### ASSIGNMENT
Exactly as written and without the pictures, output the entries below.

......

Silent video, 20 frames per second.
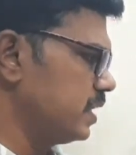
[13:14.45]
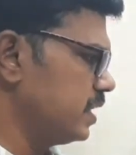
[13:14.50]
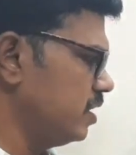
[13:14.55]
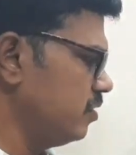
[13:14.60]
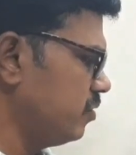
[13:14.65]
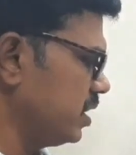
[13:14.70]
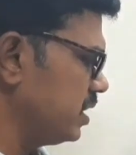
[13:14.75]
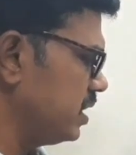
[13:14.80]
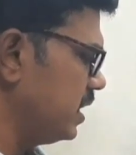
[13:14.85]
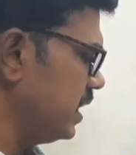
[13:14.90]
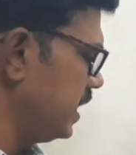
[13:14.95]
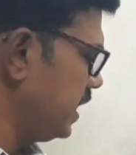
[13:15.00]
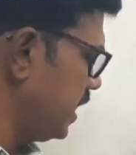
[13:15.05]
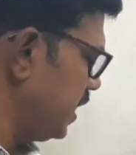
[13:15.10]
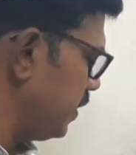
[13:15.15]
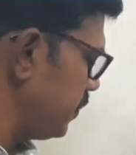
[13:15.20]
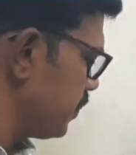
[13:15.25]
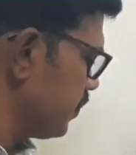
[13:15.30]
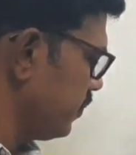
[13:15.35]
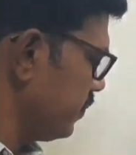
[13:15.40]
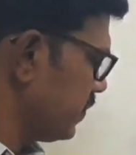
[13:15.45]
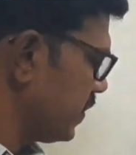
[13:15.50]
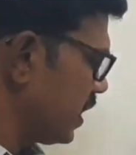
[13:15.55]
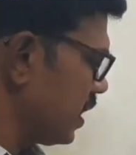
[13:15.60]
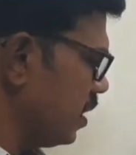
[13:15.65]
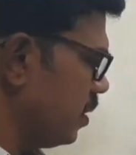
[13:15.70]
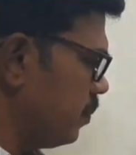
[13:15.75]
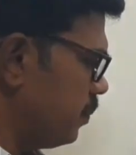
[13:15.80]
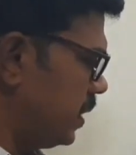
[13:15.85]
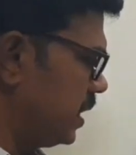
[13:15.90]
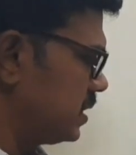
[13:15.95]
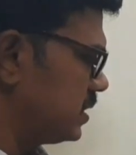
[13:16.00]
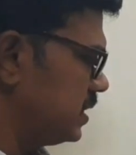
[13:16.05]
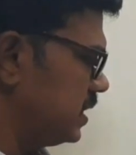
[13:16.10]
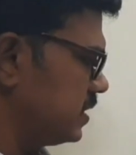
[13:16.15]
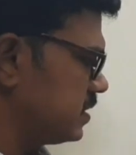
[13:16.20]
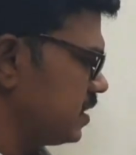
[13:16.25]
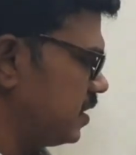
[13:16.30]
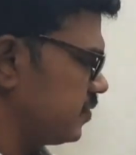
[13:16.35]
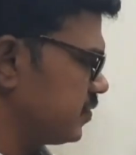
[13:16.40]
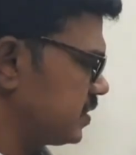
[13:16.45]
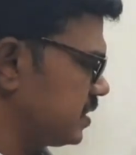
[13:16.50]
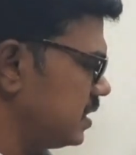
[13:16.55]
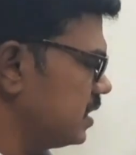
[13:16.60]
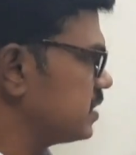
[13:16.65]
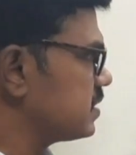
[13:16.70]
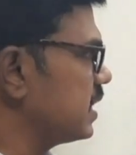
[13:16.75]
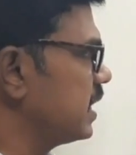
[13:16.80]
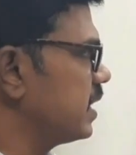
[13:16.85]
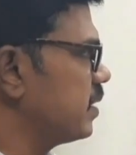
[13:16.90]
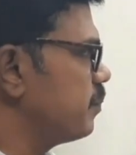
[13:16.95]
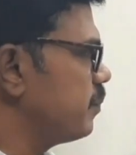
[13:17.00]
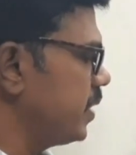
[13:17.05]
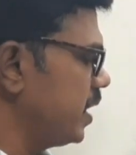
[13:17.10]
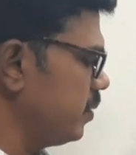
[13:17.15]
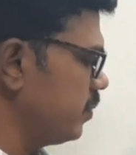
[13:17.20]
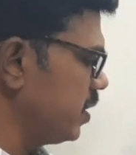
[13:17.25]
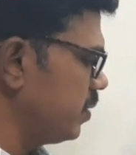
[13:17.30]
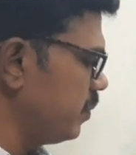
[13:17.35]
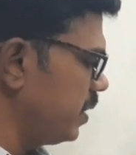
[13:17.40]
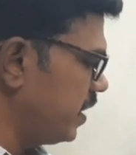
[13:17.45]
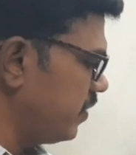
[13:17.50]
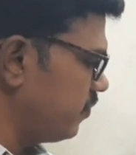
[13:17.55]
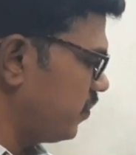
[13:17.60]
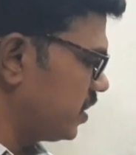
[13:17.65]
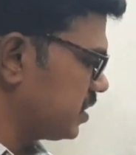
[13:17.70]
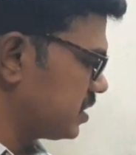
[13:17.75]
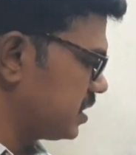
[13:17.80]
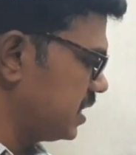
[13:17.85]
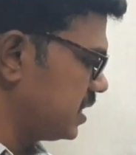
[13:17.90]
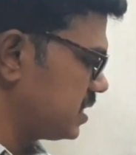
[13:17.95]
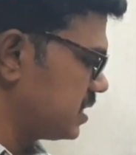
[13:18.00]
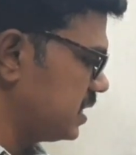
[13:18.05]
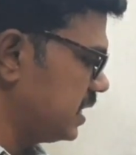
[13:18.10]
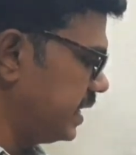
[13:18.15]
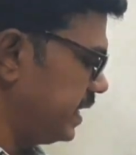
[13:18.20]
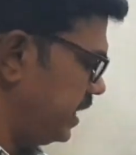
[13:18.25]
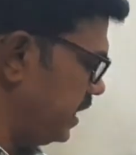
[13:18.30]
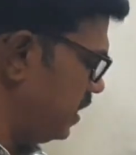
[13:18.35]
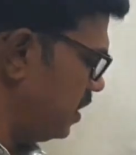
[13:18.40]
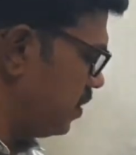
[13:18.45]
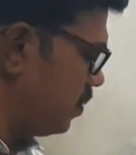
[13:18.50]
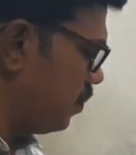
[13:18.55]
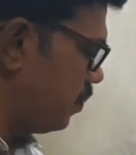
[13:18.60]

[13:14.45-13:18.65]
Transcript: Even here, payment made for stationery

......

### EXERCISE ANSWER
Silent video, 20 frames per second.
[13:14.45]
[13:14.50]
[13:14.55]
[13:14.60]
[13:14.65]
[13:14.70]
[13:14.75]
[13:14.80]
[13:14.85]
[13:14.90]
[13:14.95]
[13:15.00]
[13:15.05]
[13:15.10]
[13:15.15]
[13:15.20]
[13:15.25]
[13:15.30]
[13:15.35]
[13:15.40]
[13:15.45]
[13:15.50]
[13:15.55]
[13:15.60]
[13:15.65]
[13:15.70]
[13:15.75]
[13:15.80]
[13:15.85]
[13:15.90]
[13:15.95]
[13:16.00]
[13:16.05]
[13:16.10]
[13:16.15]
[13:16.20]
[13:16.25]
[13:16.30]
[13:16.35]
[13:16.40]
[13:16.45]
[13:16.50]
[13:16.55]
[13:16.60]
[13:16.65]
[13:16.70]
[13:16.75]
[13:16.80]
[13:16.85]
[13:16.90]
[13:16.95]
[13:17.00]
[13:17.05]
[13:17.10]
[13:17.15]
[13:17.20]
[13:17.25]
[13:17.30]
[13:17.35]
[13:17.40]
[13:17.45]
[13:17.50]
[13:17.55]
[13:17.60]
[13:17.65]
[13:17.70]
[13:17.75]
[13:17.80]
[13:17.85]
[13:17.90]
[13:17.95]
[13:18.00]
[13:18.05]
[13:18.10]
[13:18.15]
[13:18.20]
[13:18.25]
[13:18.30]
[13:18.35]
[13:18.40]
[13:18.45]
[13:18.50]
[13:18.55]
[13:18.60]

[13:14.45-13:18.65]
Transcript: Even here, payment made for stationery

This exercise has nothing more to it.